▸ **Records for this exercise**
::::::::

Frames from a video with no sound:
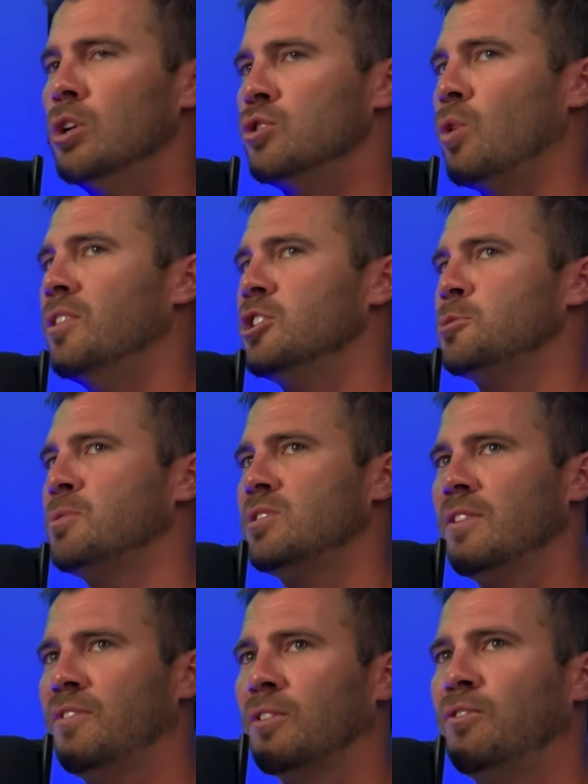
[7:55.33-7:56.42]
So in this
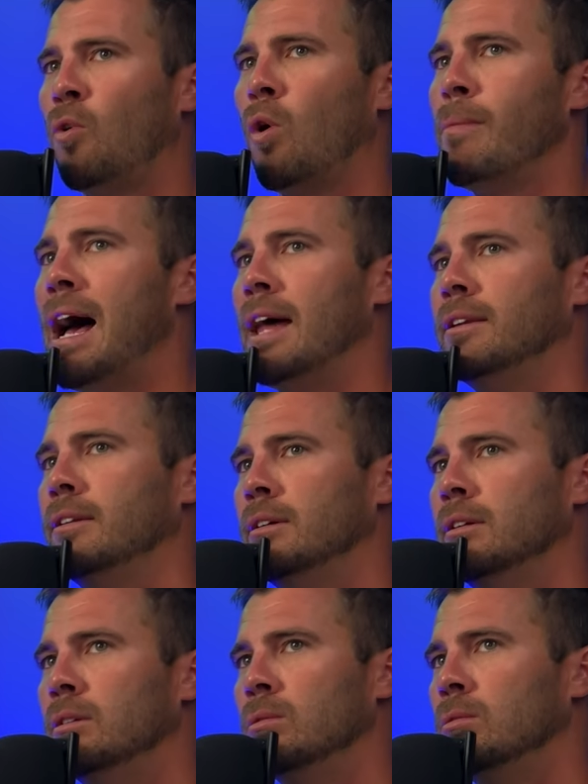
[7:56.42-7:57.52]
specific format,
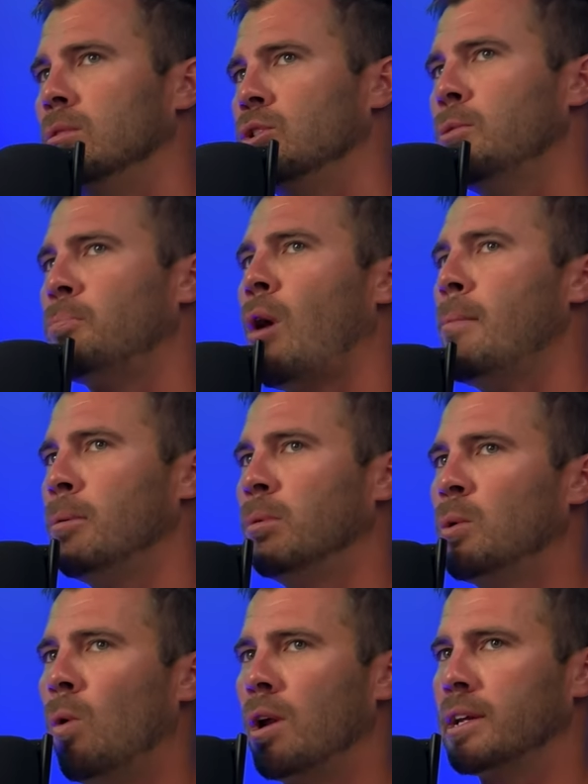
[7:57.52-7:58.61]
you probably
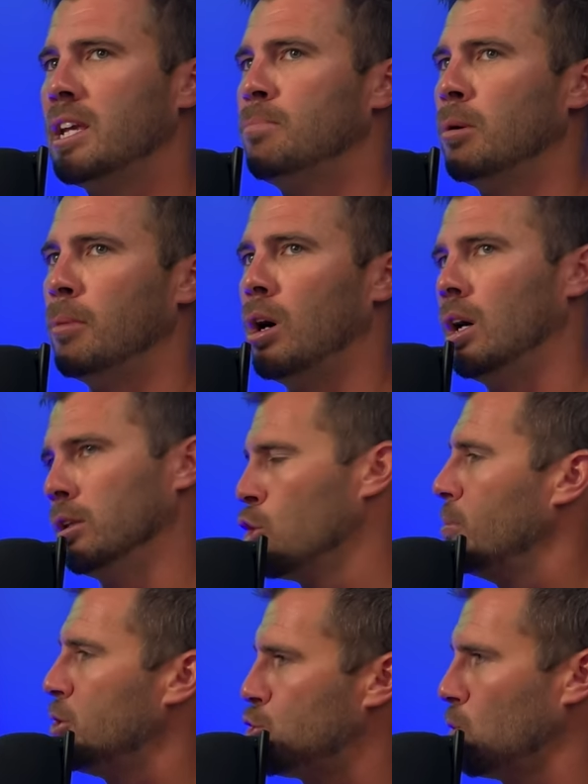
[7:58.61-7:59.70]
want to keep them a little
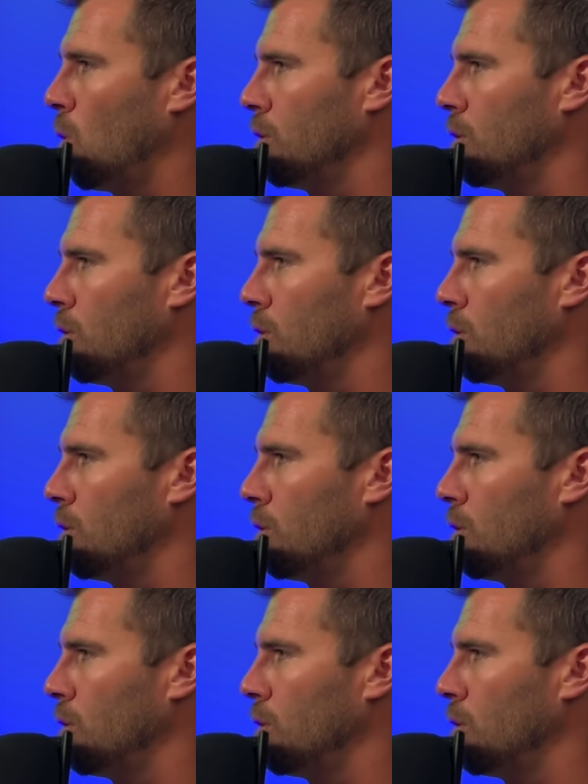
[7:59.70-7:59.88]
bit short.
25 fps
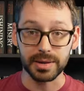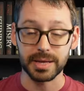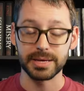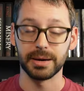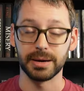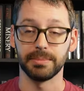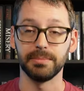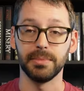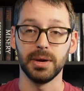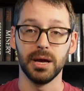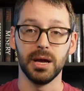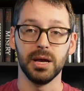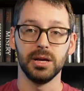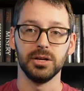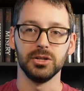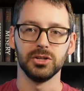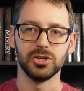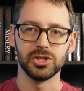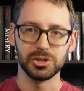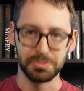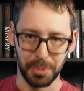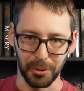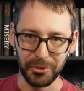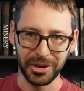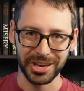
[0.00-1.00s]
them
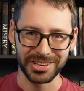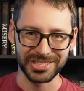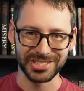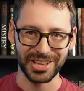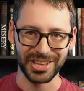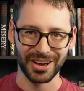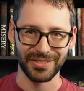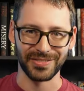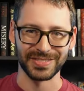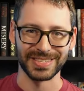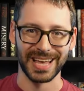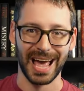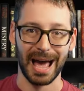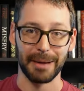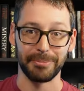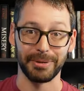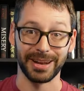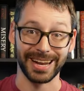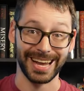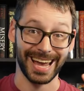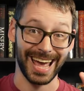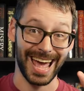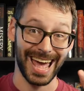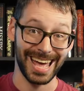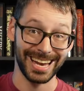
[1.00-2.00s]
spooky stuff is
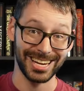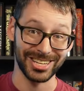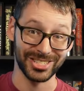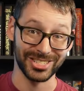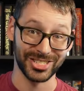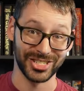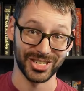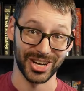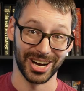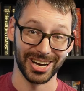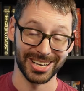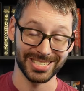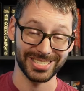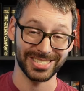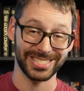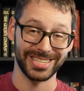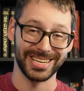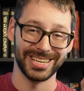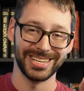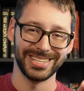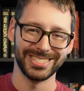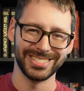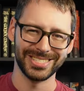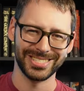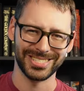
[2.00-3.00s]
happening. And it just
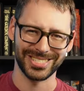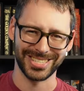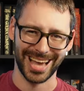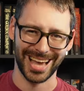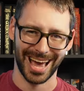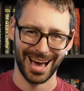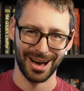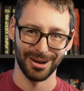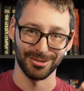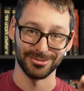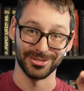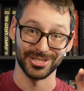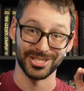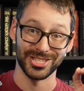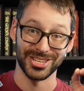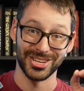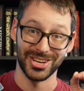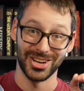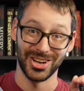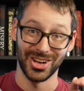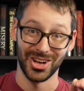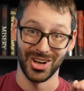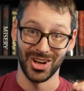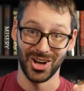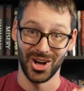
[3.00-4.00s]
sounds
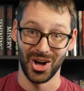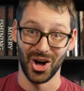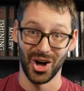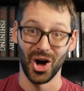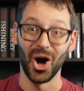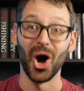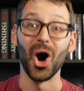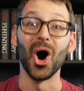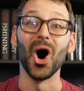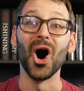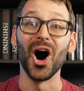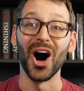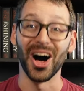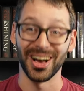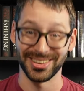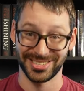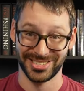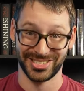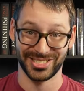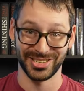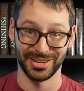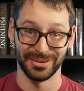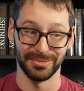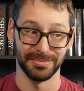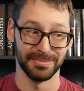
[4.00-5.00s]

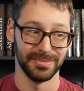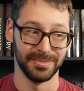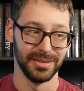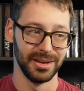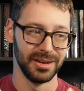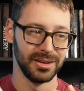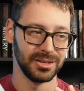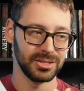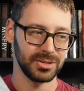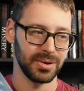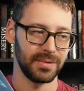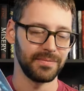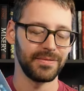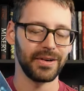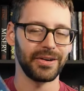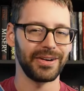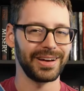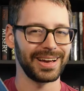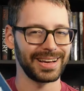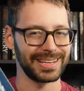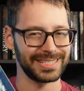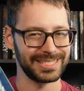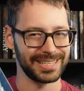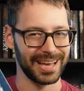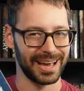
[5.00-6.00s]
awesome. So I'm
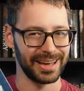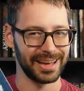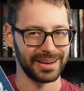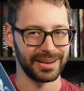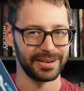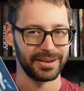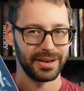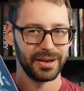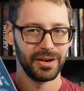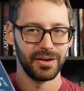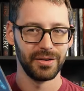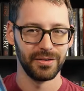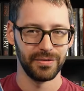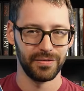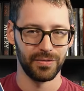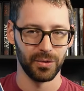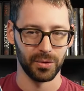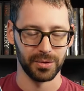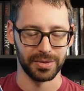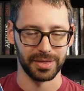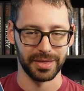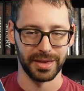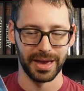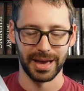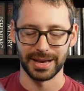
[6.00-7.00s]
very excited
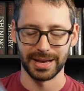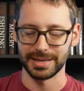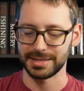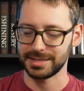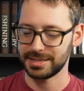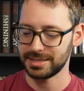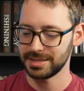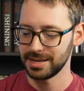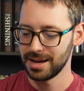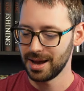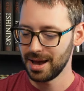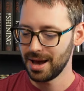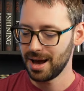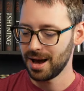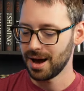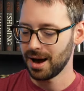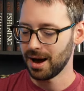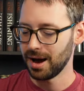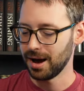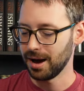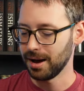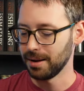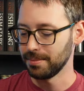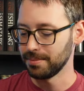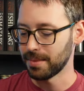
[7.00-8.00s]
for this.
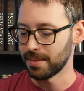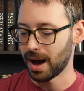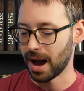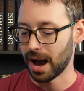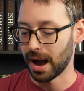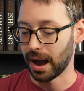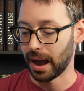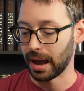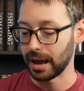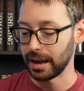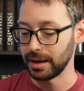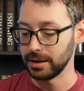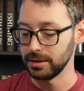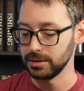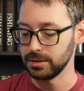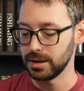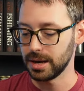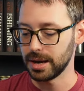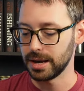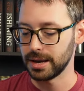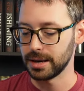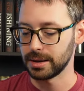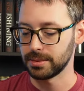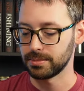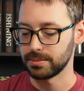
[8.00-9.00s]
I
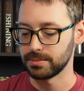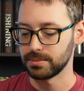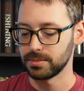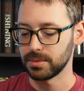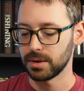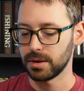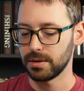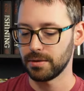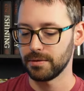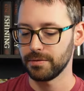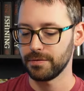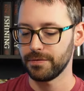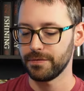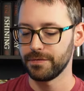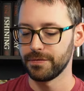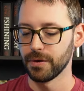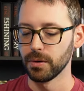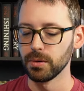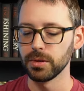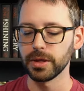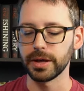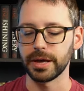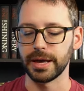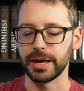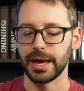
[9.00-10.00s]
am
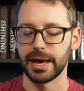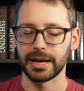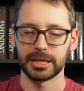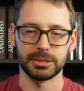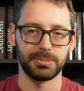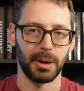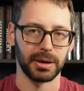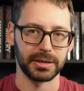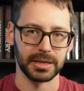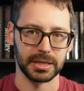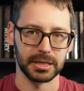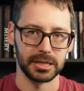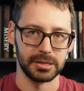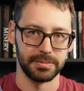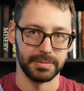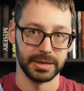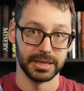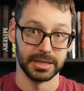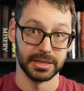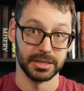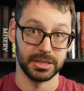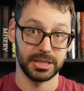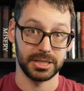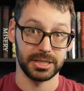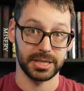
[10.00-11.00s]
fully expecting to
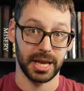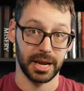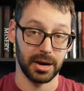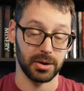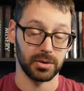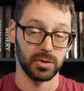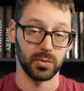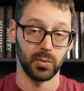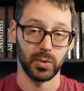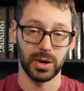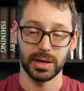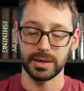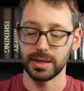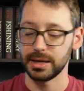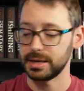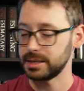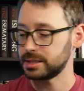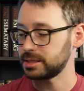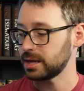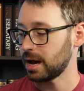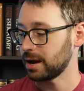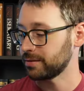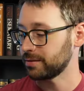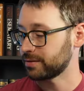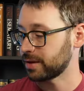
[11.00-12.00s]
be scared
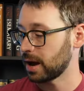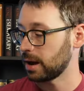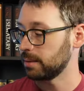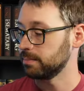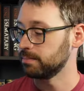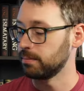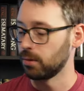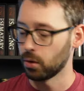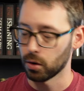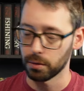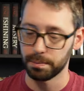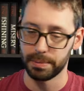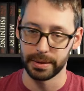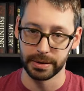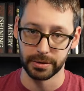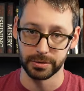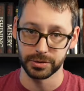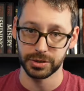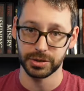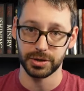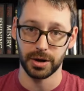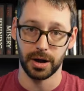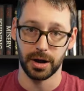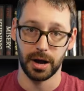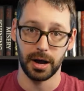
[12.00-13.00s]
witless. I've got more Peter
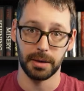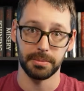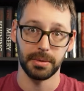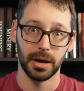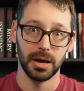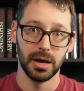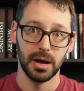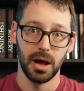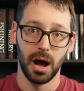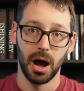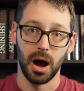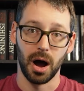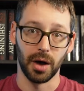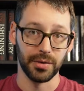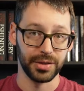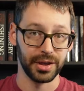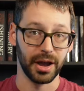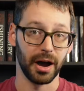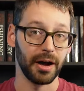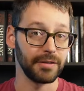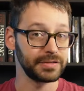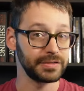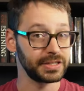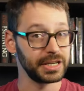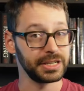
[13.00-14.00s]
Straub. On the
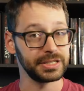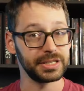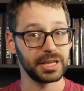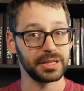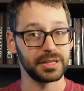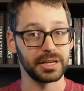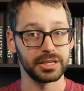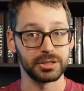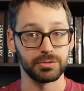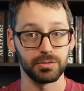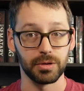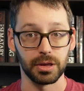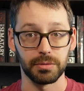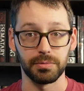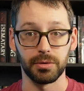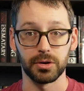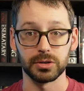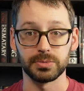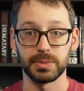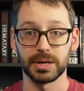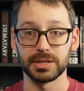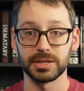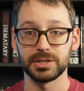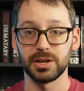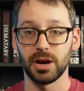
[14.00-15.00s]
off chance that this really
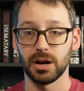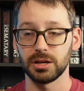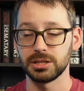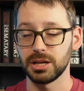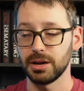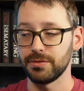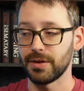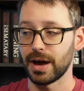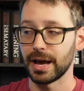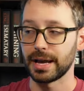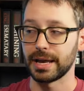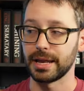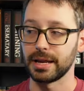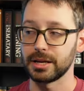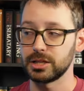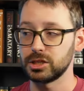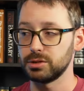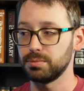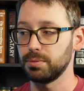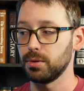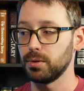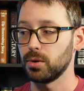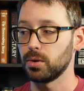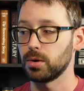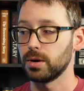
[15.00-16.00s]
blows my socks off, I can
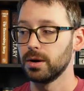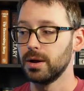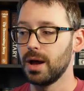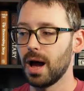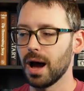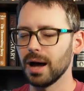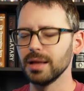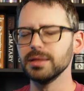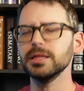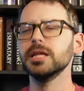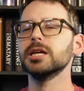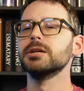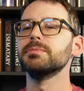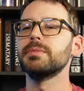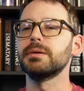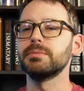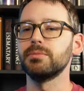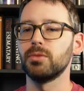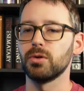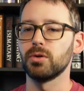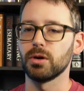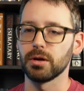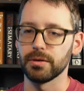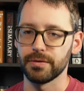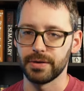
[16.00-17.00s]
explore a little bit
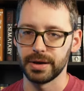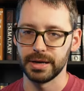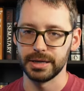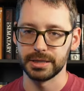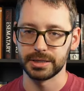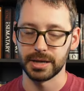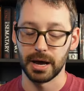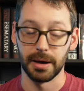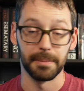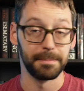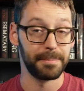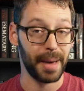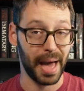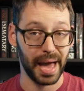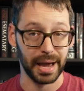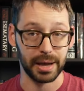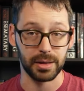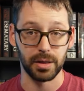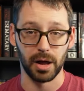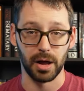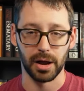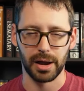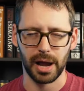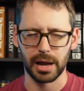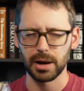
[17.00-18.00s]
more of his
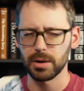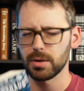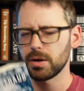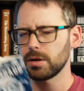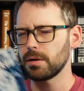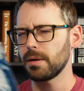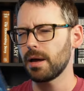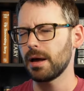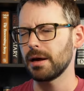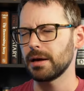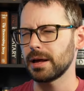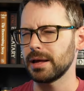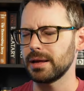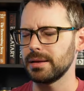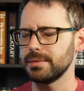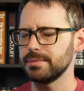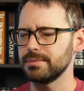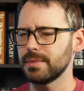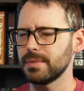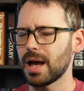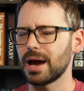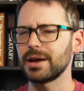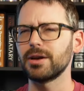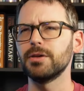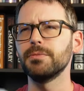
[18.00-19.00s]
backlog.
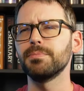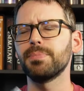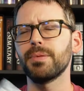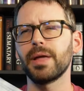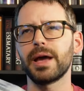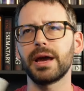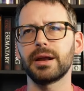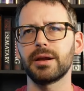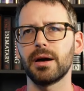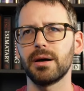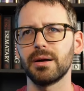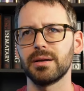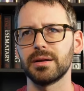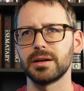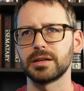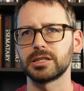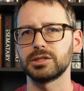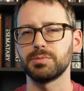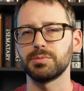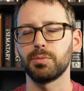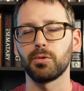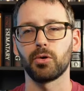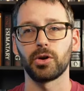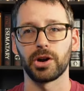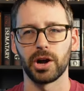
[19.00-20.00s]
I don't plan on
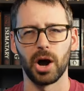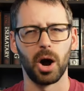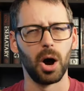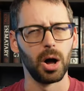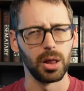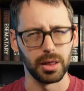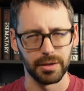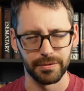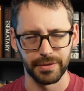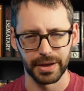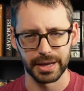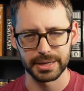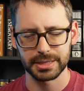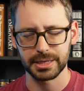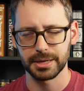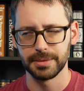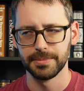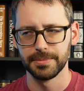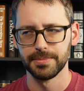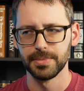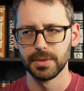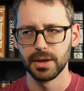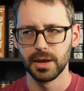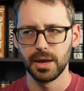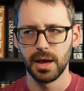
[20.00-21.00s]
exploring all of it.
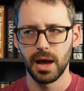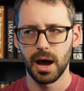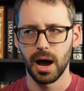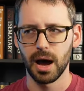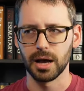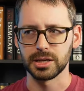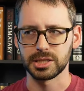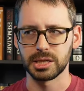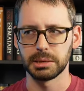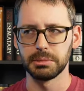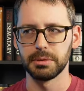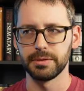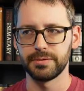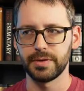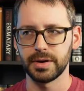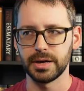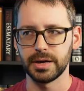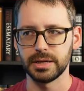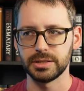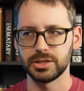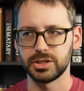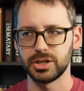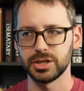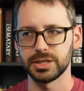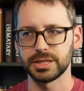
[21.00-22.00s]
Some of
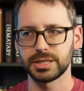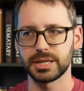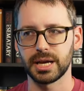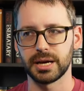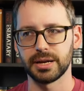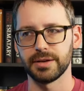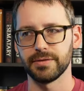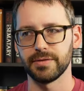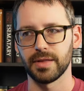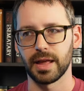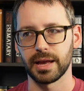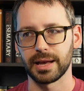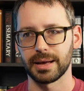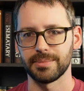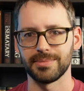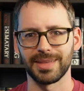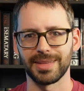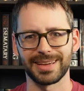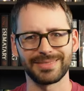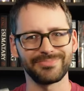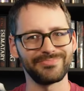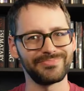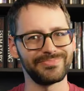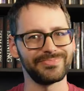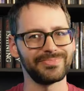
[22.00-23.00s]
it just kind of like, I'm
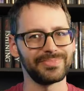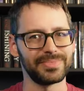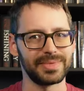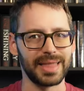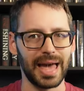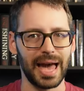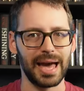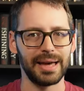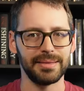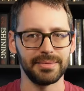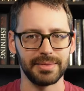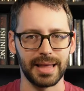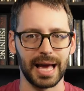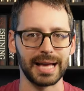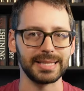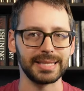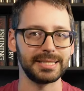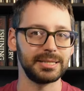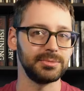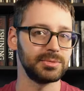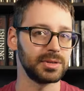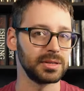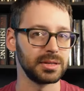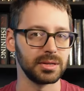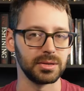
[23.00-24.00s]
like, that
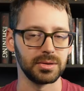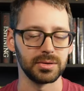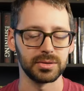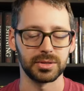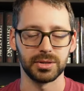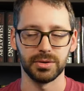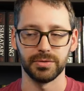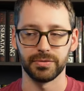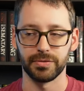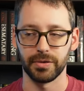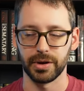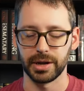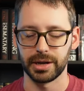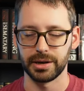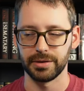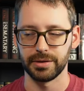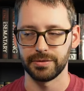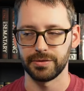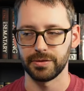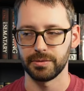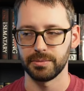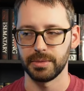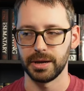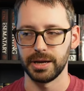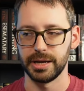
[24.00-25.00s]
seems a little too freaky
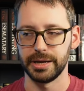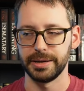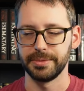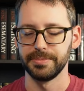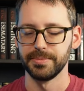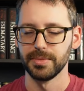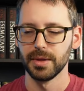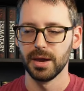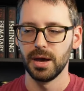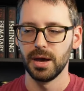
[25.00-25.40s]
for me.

::::::::

Nothing should appear in the answer except the lines from the one containing "[0.00-1.00s]" through the last line of the listing, given again exactly and with no pictures.

[0.00-1.00s]
them
[1.00-2.00s]
spooky stuff is
[2.00-3.00s]
happening. And it just
[3.00-4.00s]
sounds
[4.00-5.00s]

[5.00-6.00s]
awesome. So I'm
[6.00-7.00s]
very excited
[7.00-8.00s]
for this.
[8.00-9.00s]
I
[9.00-10.00s]
am
[10.00-11.00s]
fully expecting to
[11.00-12.00s]
be scared
[12.00-13.00s]
witless. I've got more Peter
[13.00-14.00s]
Straub. On the
[14.00-15.00s]
off chance that this really
[15.00-16.00s]
blows my socks off, I can
[16.00-17.00s]
explore a little bit
[17.00-18.00s]
more of his
[18.00-19.00s]
backlog.
[19.00-20.00s]
I don't plan on
[20.00-21.00s]
exploring all of it.
[21.00-22.00s]
Some of
[22.00-23.00s]
it just kind of like, I'm
[23.00-24.00s]
like, that
[24.00-25.00s]
seems a little too freaky
[25.00-25.40s]
for me.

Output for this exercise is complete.